第5弾。今回は表紙のレコードブレーカーという文字からもわかる通り、速度記録機にフォーカスした内容となっている。
飛行機の世界初動力飛行からまだ100年そこらしかたっていないのだが、X-15による有人飛行による速度記録は50年も前から塗り替えられていないというのがおもしろい。
そして、それまでの飛行機開発は速度記録との戦いであったといっても過言ではないのかもしれない。シュナイダー・カップは"紅の豚"のセリフにも出てくるくらいだから、知っている人も多いだろう。
そして、この本の主人公は民間によるレコードブレーカー達だ。
FAIの記録にはレシプロ機による速度記録など細かい記録があるため、その記録を打ち破ってやろうとする民間人があらわれるわけだ。

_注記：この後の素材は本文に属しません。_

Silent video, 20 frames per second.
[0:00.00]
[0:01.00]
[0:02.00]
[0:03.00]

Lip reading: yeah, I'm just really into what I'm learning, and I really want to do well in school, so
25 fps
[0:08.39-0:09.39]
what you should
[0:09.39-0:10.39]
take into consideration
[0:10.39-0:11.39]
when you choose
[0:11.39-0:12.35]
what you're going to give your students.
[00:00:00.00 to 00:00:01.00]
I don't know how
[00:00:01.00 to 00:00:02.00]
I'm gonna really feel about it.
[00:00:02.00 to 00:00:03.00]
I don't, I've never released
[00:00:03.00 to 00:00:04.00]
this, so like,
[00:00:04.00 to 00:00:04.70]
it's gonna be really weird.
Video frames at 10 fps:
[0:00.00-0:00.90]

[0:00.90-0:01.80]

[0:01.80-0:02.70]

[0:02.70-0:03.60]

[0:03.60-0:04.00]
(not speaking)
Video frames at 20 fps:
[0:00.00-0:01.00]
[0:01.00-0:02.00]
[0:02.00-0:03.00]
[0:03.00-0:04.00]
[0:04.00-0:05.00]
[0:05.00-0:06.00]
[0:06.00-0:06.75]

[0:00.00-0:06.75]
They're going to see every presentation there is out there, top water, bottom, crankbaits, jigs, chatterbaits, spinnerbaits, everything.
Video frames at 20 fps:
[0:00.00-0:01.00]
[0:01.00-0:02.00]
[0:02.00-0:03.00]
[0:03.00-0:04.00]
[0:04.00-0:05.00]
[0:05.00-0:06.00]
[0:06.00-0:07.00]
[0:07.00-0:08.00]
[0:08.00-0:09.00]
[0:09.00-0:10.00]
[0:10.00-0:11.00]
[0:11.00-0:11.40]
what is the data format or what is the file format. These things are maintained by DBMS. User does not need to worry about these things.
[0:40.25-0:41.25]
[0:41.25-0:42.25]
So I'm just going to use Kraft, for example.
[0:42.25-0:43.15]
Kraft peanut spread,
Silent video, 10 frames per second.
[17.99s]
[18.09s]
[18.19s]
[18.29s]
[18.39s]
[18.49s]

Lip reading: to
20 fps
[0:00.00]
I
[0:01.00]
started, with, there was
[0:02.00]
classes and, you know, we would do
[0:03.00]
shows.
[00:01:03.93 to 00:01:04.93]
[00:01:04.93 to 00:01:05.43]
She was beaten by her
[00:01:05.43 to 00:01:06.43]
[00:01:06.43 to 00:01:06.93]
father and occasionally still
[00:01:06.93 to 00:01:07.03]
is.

本書では昨年レシプロ機による速度記録を作った(FAI規定では2%以上記録を上回る必要があるためあくまで非公式ではあるが)Voodooのパイロットとエンジニア(というくくりでいいのだろうか)のインタビューを読むことができる。
"紫カラー時のVoodoo。手前のカート・・・"
Voodooは自分が見たことのある唯一のリノ・エアレーサー機であるので非常に興味深く読むことができた。主翼に求めている平滑度は、グライダー競技のそれに近いのかもしれない。グライダー競技だと、ワックスがけにポリッシングはあたりまえだそうだ。
日本語でこのような内容の記事を読むことはまずできないので、どこかの出版社、雑誌から出せればもっといいんだろうなあと思いつつ、次巻も楽しみにする。